*** Opening of Records supplied ***

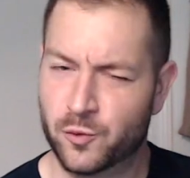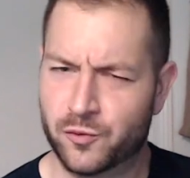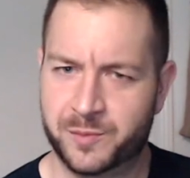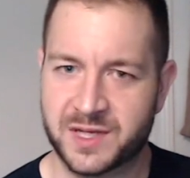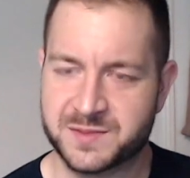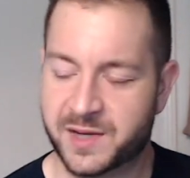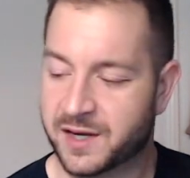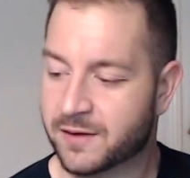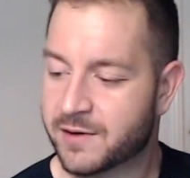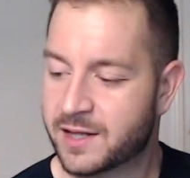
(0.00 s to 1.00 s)
Oof, big
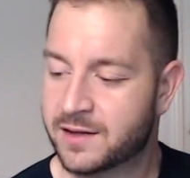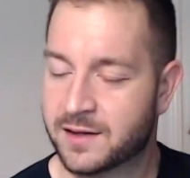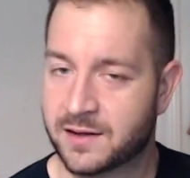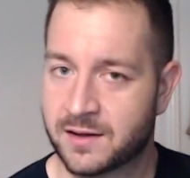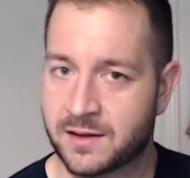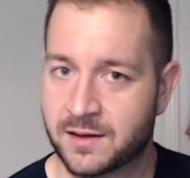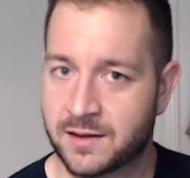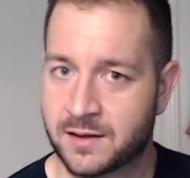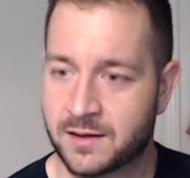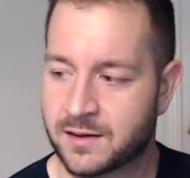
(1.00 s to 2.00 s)
speaker. Ready?
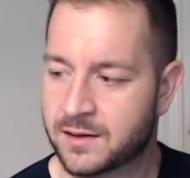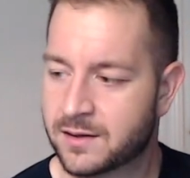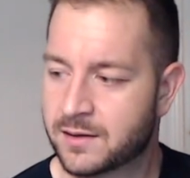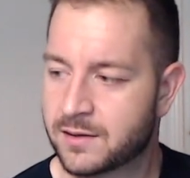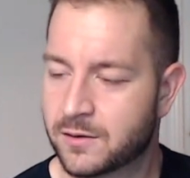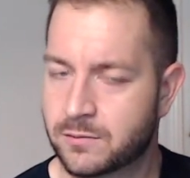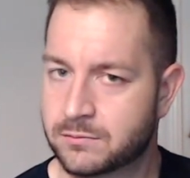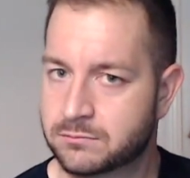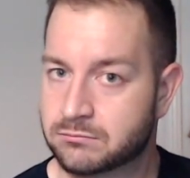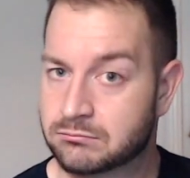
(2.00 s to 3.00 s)
Oh,
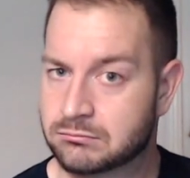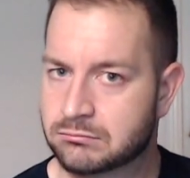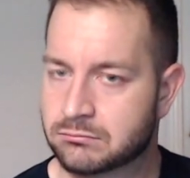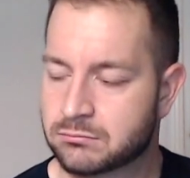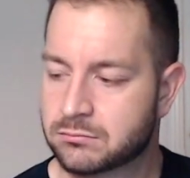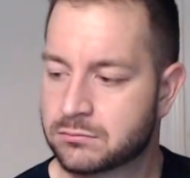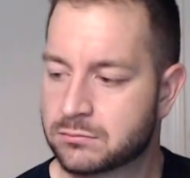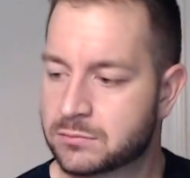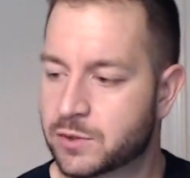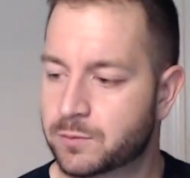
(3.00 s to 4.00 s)

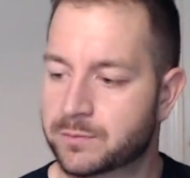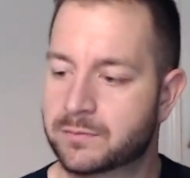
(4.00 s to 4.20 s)
nope.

*** Close of Records supplied ***

Activity ▸
Copy the records above exactly, leaving out every picture.

Written response ▸
(0.00 s to 1.00 s)
Oof, big
(1.00 s to 2.00 s)
speaker. Ready?
(2.00 s to 3.00 s)
Oh,
(3.00 s to 4.00 s)

(4.00 s to 4.20 s)
nope.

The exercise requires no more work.